Nuspliger, who has worked in demolition for 35 years, said he was on another job at a nearby military ocean terminal when he heard the news that one of the towers was on fire. He said he saw the second plane fly overhead and straight into the second tower.
“I said, ‘Whoa, something’s definitely (expletive) wrong here,” Nuspliger recalled.
The South Carolina contractor said he is in Dalton this week working on a demolition project for a local company. He moved to the southern state from New York about eight years ago, he said, and works on projects in several states with his demolition business.

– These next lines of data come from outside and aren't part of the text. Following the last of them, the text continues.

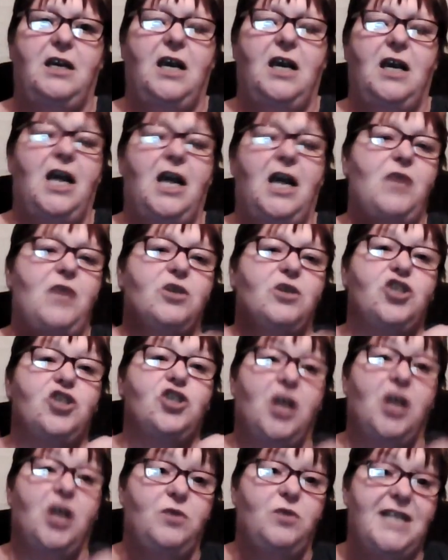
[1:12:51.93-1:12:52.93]
And he wants to
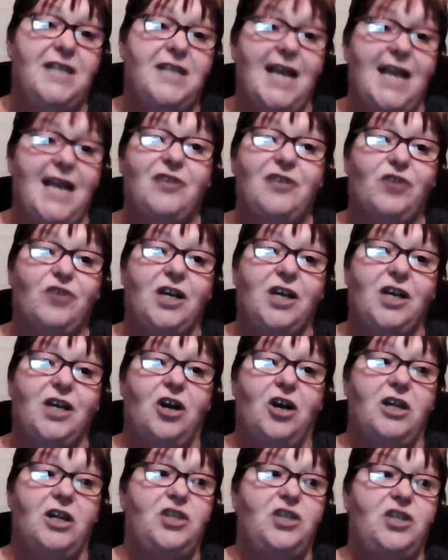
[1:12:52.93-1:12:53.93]
go to catering
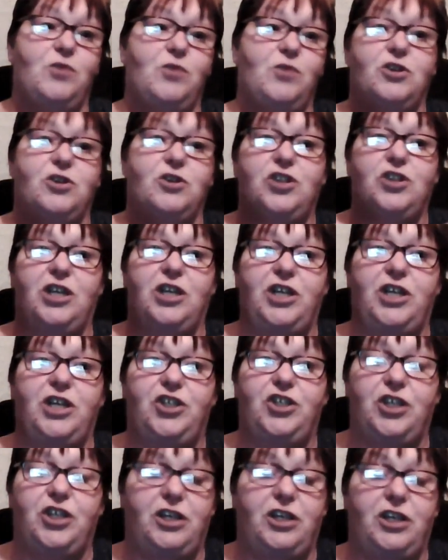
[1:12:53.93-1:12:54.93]
college. He wants to learn
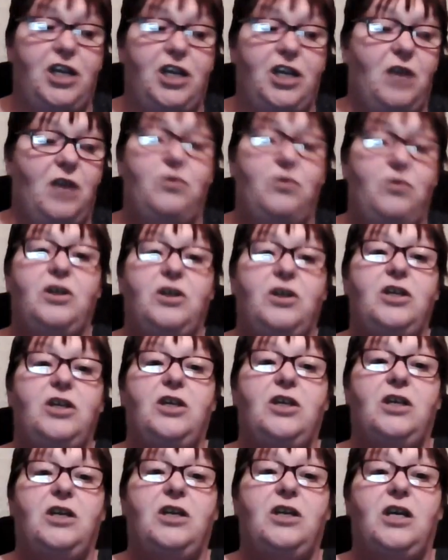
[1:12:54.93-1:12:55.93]
to, you know,
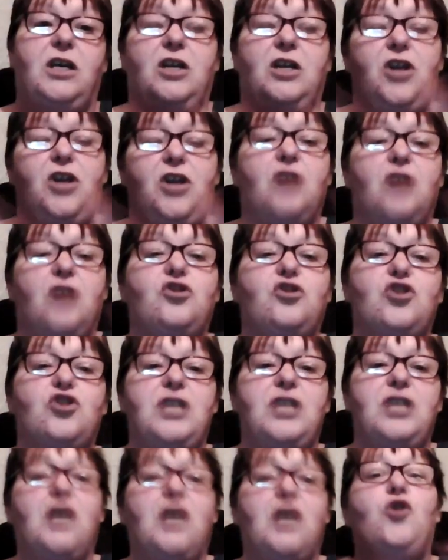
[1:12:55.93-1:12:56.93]
not just
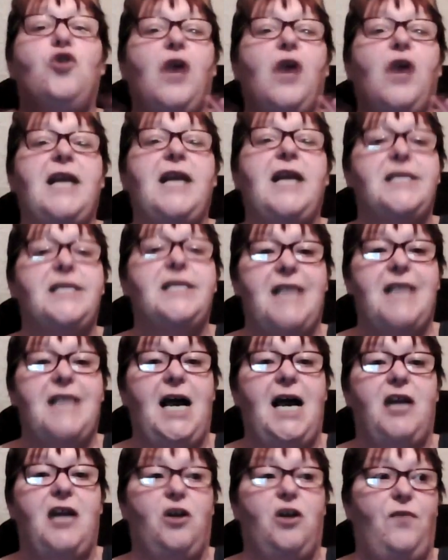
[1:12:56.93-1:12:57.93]
the cooking
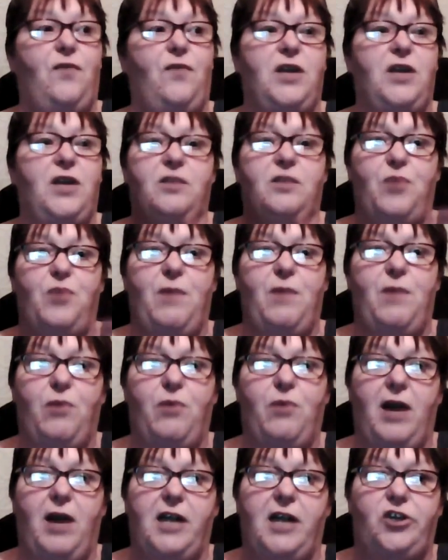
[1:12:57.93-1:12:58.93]
side of it, the
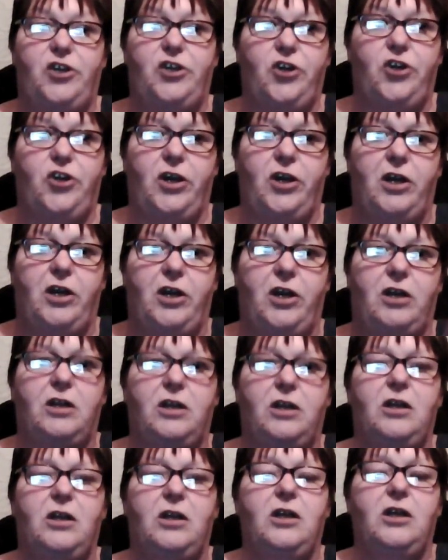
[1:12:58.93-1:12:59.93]
preparation,
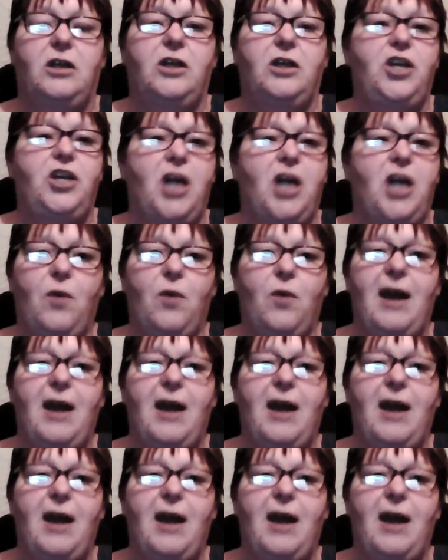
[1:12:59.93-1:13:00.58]
you know,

Nuspliger said he finished his work as quickly as possible on Sept. 11, 2001, and headed to Ground Zero to see what he could do to help. That day it was hard to get in, he said, but in later days as he joined official responders, he was able to pass through a tunnel open to traffic going to the site on official business.
He described the first few days as “mayhem.”
“It was a good week or so before they started getting organized,” he said, explaining he worked with the American Red Cross from the first day tearing down debris so the rescue work could go on.
At one point, he and his crew were looking for and trying to uncover a mail truck. Two days later, they found the truck but no one inside.
Nuspliger said he worked at the site for about four months, eventually being hired to take care of the debris from Building Seven of the World Trade Center, which was destroyed when the main towers fell. That building housed FBI and other offices, he said, but Nuspliger said he found very little of anything identifiable in the rubble and debris.
“Actually,” he said, “there was nothing. Everything was pulverized.”
Nuspliger’s girlfriend at the time had begged him not to go during the early days, but he said he wanted to be there. Why?
“Because I’m one of the best demolition men on the east coast, and I needed to be there,” he said.
Over the years, Nuspliger said he’s commemorated 9/11 and dealt with his own experience in a variety of ways. A doctor gave him a note saying he needed his service dog, Mongrol, a black lab and border collie mix, because of the trauma he experienced from 9/11. The dog is his nearly constant companion and a big fan of jet skiing, Nuspliger said.
On his right arm, he has a tattoo of the Twin Towers with the words, “Ten years Gone” and “Let Freedom Rise.” On his left arm, with another graphic of the towers, the words “American Pride” and the numbers 9•11•01. In Dalton this week, he was disappointed not to find any local public commemoration of the anniversary.
He went out to dinner with his crew and a local restaurant manager offered him a 10 percent discount. He was honored.